Indústria petrolífera pretende formar oito mil técnicos este ano

Ana Paulo

Jornalista

Oito mil quadros do sector petrolífero angolano poderão ser formados, este ano, segundo fez saber ontem, em Luanda, o director-geral do Centro de Formação Marítima de Angola (CFMA).

01/06/2021  Última atualização 10H50
PCA da Sonangol, Gaspar Martins, anunciou que a empresa pública vai auxiliar o processo de homologação dos certificados © Fotografia por: Paulo Mulaza | Edições Novembro
Wuky Tabita que falava à imprensa, à margem da apresentação pública da instituição ligada à Sonangol, disse que até agora, o centro realizou 472 acções de formação, onde participaram cinco mil técnicos angolanos, alcançado um índice de satisfação de cerca de 91 por cento.
Com instalações no Sumbe (Cuanza-Sul) e Cacuaco (Luanda), a instituição pretende responder às necessidades dos sectores Petróleo e Gás, Transporte Marítimo e complementares, alinhada na estratégia da Sonangol que visa contribuir para o desenvolvimento do país.
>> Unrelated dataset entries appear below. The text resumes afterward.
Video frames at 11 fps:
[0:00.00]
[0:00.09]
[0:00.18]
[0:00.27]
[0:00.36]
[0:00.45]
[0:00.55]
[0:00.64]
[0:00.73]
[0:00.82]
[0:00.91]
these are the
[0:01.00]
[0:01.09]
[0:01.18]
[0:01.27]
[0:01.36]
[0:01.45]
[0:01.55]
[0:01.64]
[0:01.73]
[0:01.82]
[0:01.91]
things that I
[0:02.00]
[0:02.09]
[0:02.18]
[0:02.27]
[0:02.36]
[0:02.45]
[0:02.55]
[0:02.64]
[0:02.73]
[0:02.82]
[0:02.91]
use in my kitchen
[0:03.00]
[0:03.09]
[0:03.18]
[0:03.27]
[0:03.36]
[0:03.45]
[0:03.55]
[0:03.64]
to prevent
Por sua vez, o presidente do Conselho de Administração da Sonangol, Gaspar Martins, deu a conhecer que, por via dos vários protocolos de cooperação assinados com entidades de ensino com referência  a nível do mercado internacional, o CFMA em articulação com o Instituto Nacional do Emprego, formação Profissional (UNEFOP) perspectiva contribuir para a uniformização dos planos curriculares na área dos petróleos, transportes marítimos entre outros,  bem como auxiliar no processo de homologação de certificados.


Apostar no capital humano

Convidado a discursar no acto que marcou o relançamento do CFMA, o ministro dos Recursos Minerais, Petróleo e Gás, Diamantino de Azevedo, disse que a actividade de exploração e produção exige investimentos avultados em tecnologias, infra-estruturas e capacitação do capital humano.
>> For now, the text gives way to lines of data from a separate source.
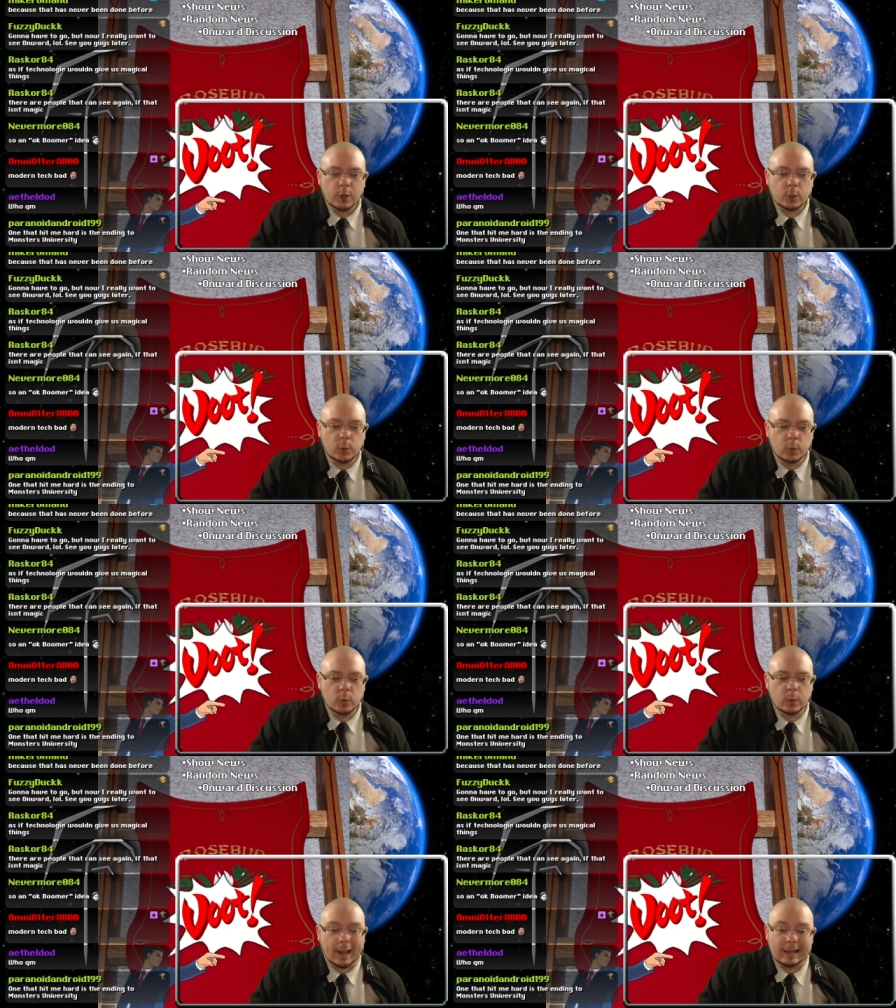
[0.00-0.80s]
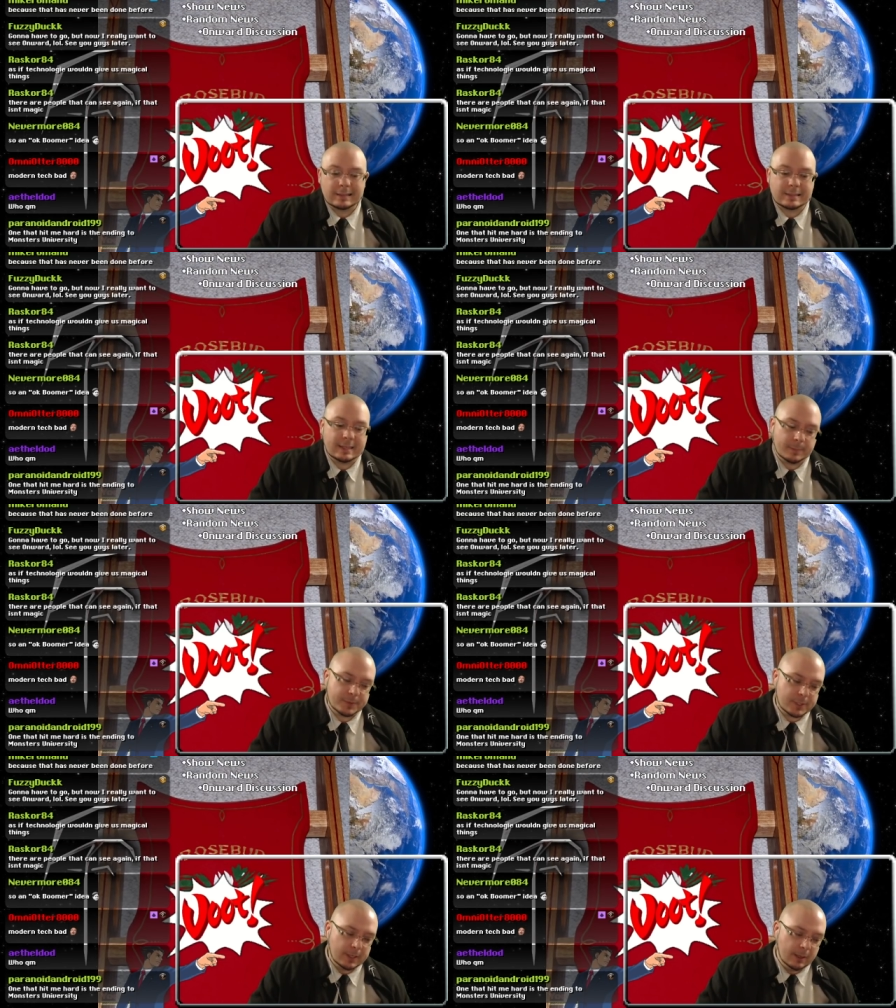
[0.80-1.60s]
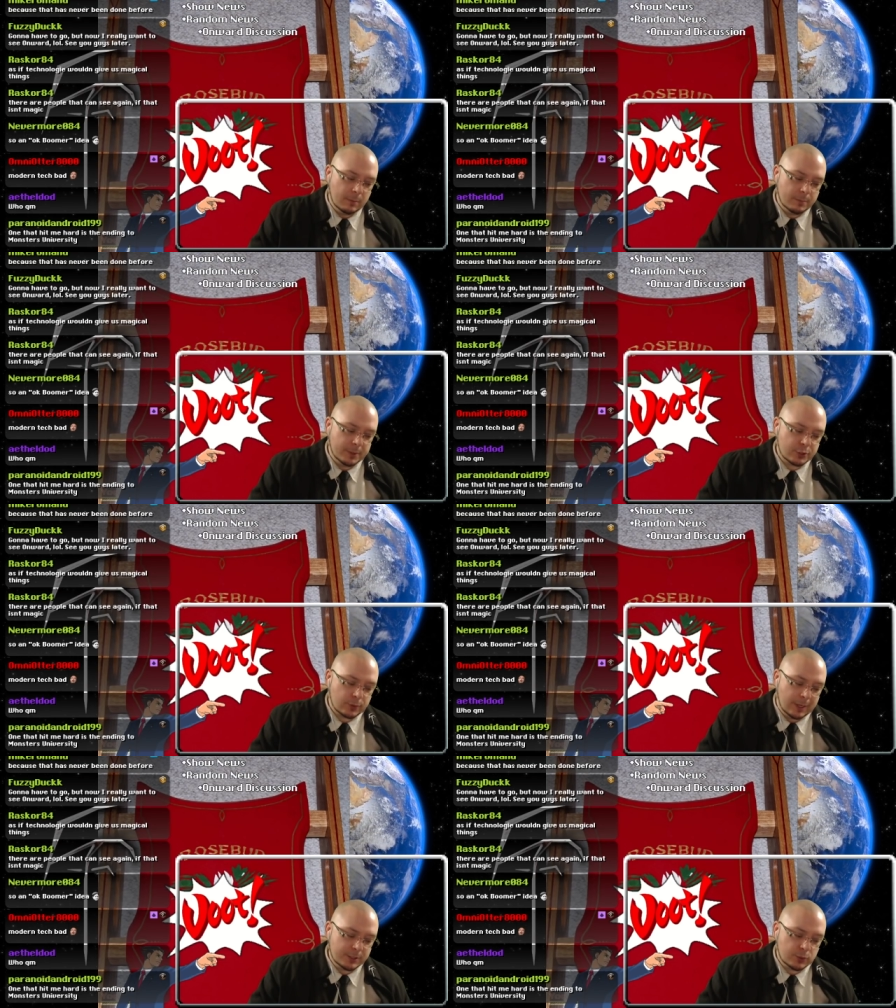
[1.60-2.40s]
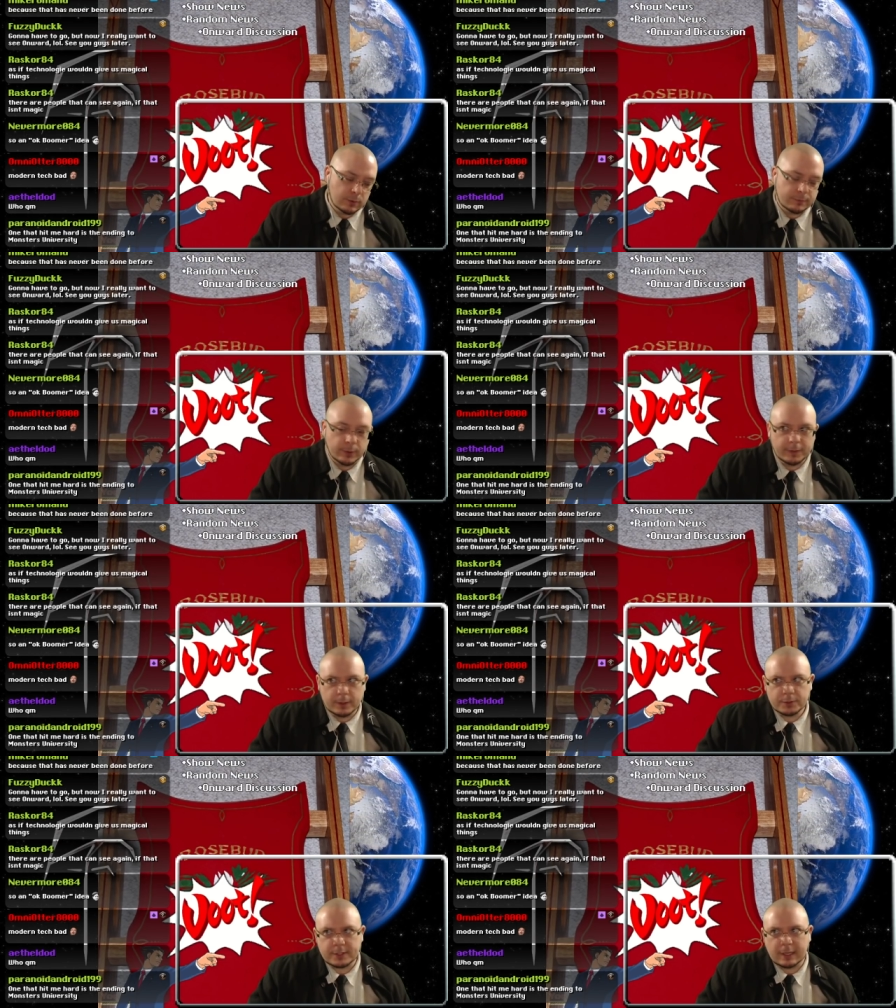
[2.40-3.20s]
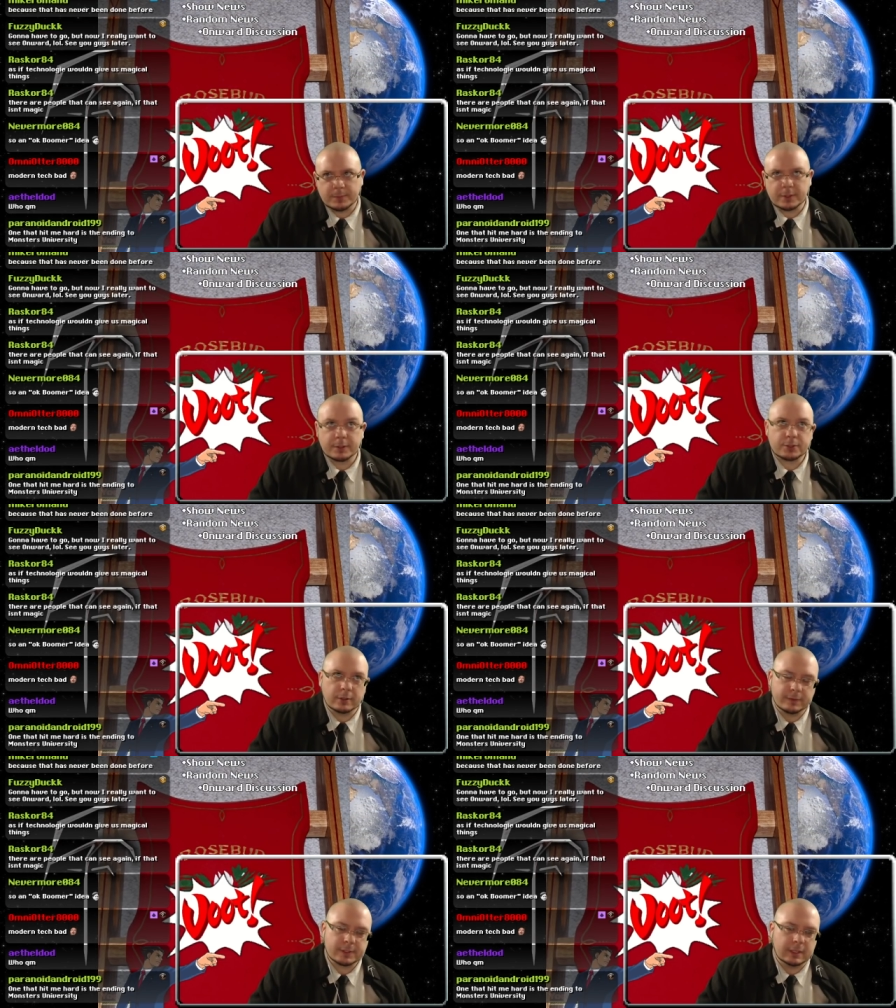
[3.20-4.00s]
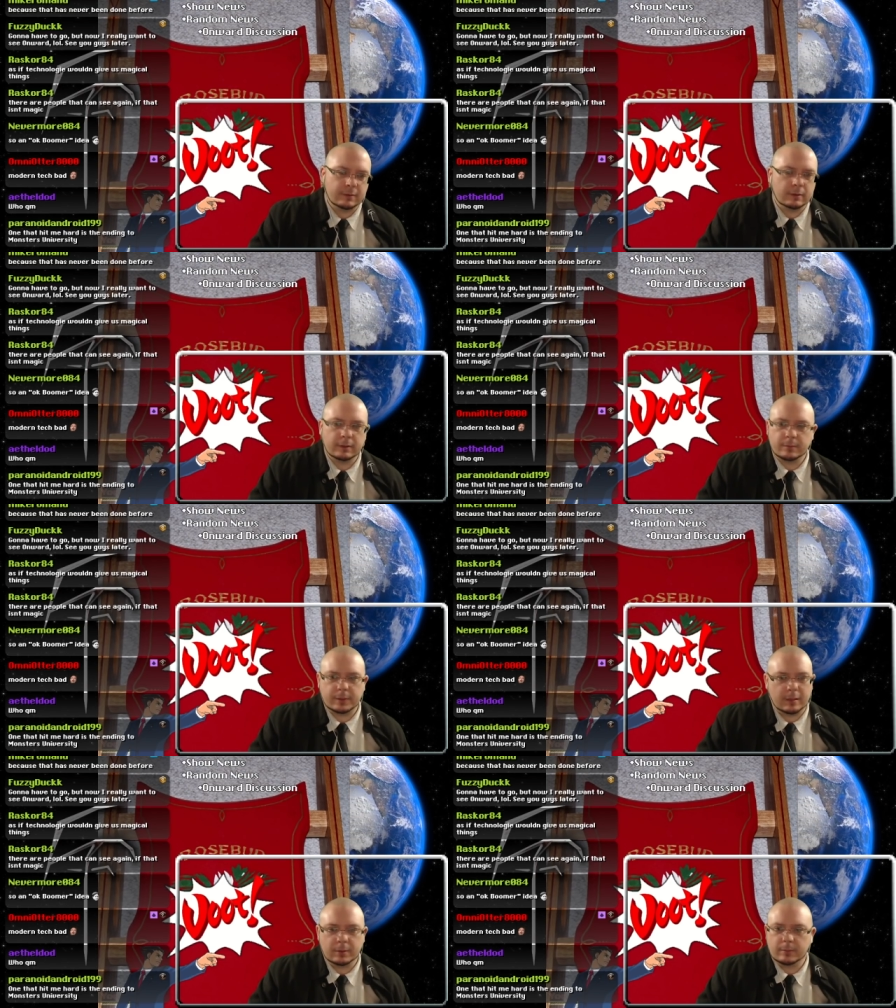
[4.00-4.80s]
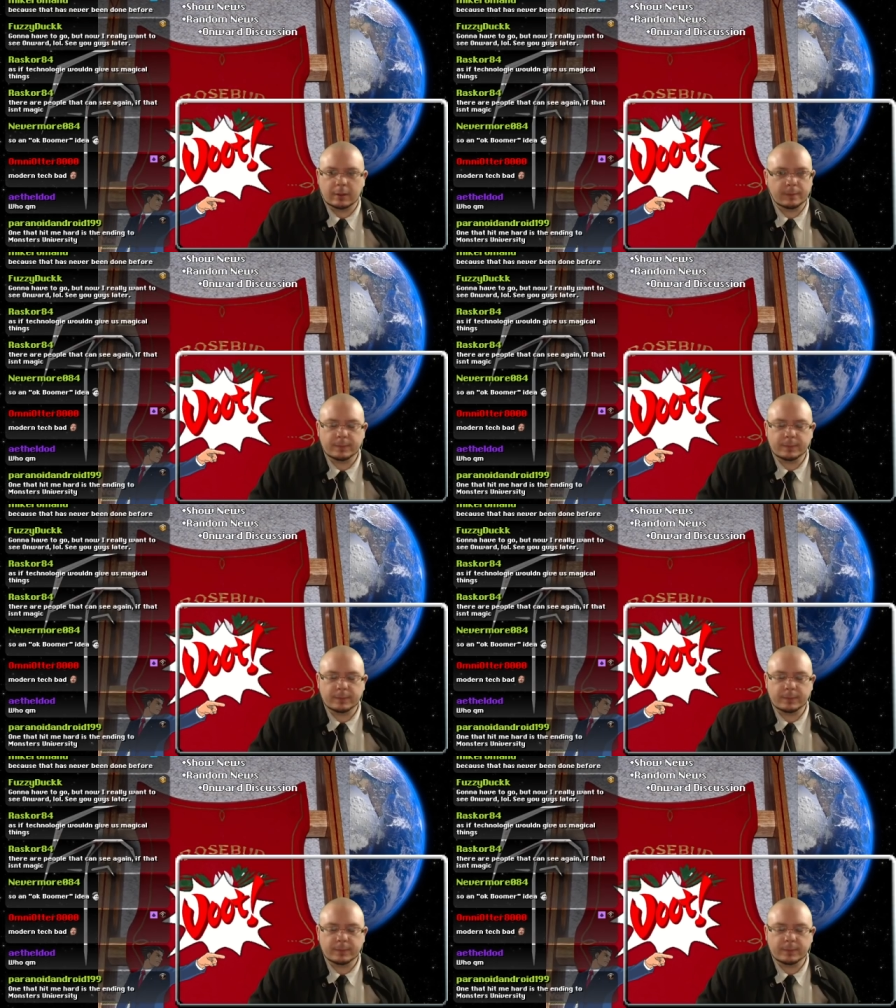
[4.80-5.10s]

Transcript: who has depths to him but tries to avoid those depths on the surface level and blah, blah, blah.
Destacou que, a reforma que está em curso no sector, visa fomentar e incrementar a actividade petrolífera em Angola, periodizando a formação e treinamento do capital humano capaz de reduzir gradualmente a mão-de-obra expatriada.
"Os resultados e impacto destas reformas vão se fazer sentir a curto e médio prazo, em toda cadeia de valor da indústria petrolífera em Angola, bem como nas empresas nacionais, fomentando assim o emprego e a geração de riqueza para as famílias angolanas", sublinhou.
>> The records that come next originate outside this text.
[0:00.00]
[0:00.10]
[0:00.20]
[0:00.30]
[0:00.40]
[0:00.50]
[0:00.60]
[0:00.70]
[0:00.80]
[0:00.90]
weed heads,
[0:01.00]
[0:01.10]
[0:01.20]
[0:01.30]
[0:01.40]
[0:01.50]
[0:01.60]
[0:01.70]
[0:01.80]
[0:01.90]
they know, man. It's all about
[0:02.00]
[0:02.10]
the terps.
Diamantino de Azevedo avançou que, o desenvolvimento do sector não passa apenas pelo estímulo ou investimento de equipamentos e tecnologias de última geração, mas sobretudo, pela preparação dos quadros técnicos nacionais de excelência, devidamente treinados e certificados, para poderem "manobrar" ferramentas e equipamentos de processos complexos que suportam as operações.

Por isso, o departamento ministerial que tutela o sector vai continuar a apoiar e promove iniciativas que visam capacitar técnica e profissionalmente os quadros, como é o caso da Escola de Formação Marítima de Angola, "que até a pouco era inoperante". Apelou as operadoras do sector, a apartarem nas parcerias  com instituições de formação e treinamento do pessoal, como é o caso do CFMA.

Apesar das dificuldades que à pandemia da Covid-19 causou no sector do Petróleo e Gás, com perdas nos preços das commodity, associadas as dificuldades de recursos  financeiros, o ministro realçou que, o Executivo angolano continua a trabalhar para a diversificação da economia nacional.   
A formação no Centro de Formação  de Angola (CFMA), unidade de negócio do grupo Sonangol, é extensiva a todos os cidadãos interessados, cujo preço máximo está fixado nos 700 mil kwanzas e o mínimo 40 mil.

O acto de apresentação pública da instituição decorreu sob o lema " Formar para Transformar". O CFMA está certifi-cado para formar nas vertentes de segurança marítima e offshore, oil & gás, capacitação técnico-profissional e gestão e soft skills.